◆ **PROBLEM**
Print out the data that follows exactly, character for character, apart from the pictures.

◆ **INPUT**

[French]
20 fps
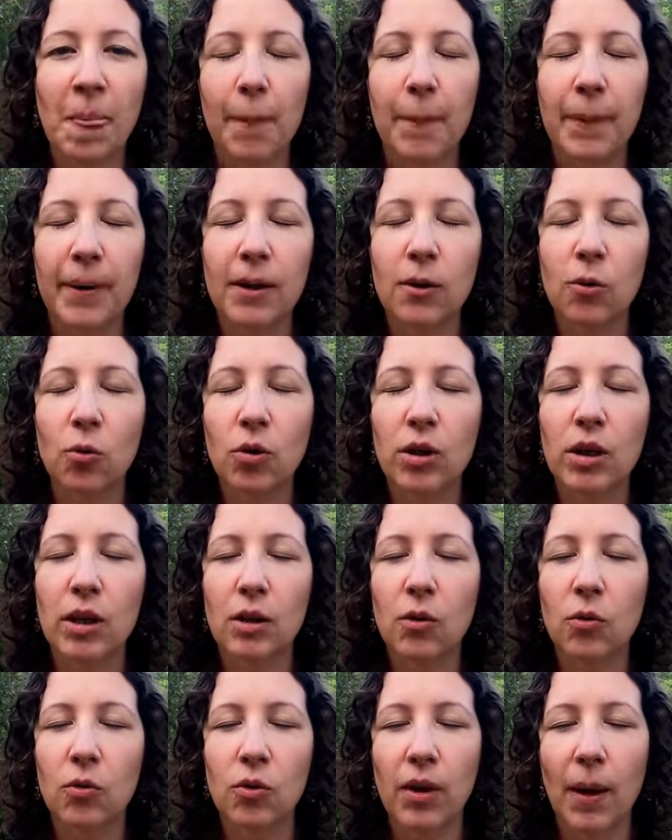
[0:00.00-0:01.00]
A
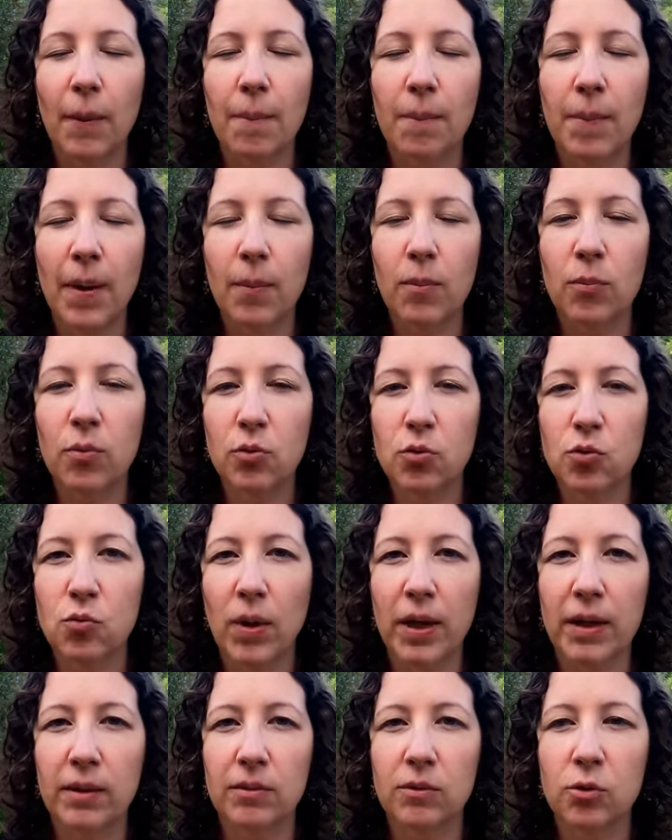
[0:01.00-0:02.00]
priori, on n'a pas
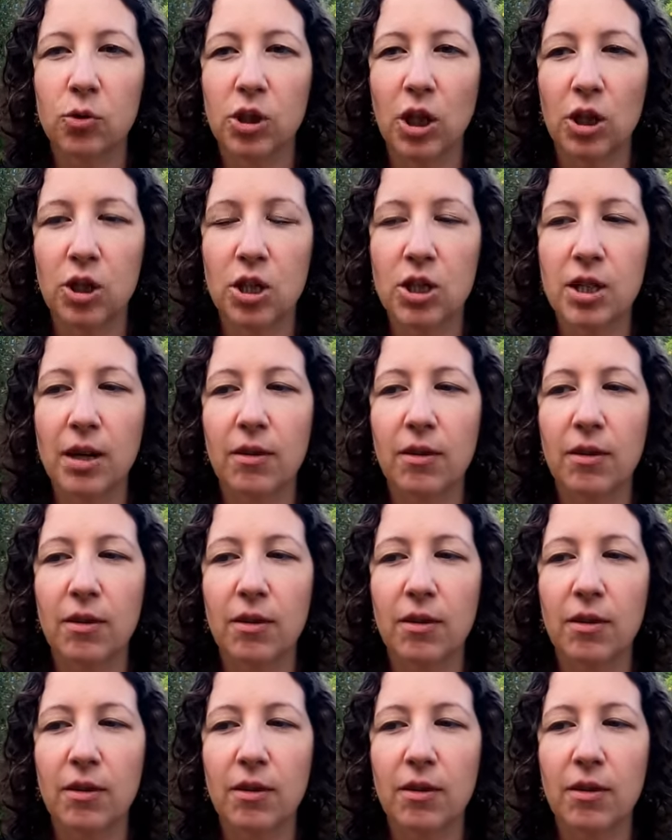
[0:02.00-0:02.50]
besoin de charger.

◆ **TASK SOLUTION**
[French]
20 fps
[0:00.00-0:01.00]
A
[0:01.00-0:02.00]
priori, on n'a pas
[0:02.00-0:02.50]
besoin de charger.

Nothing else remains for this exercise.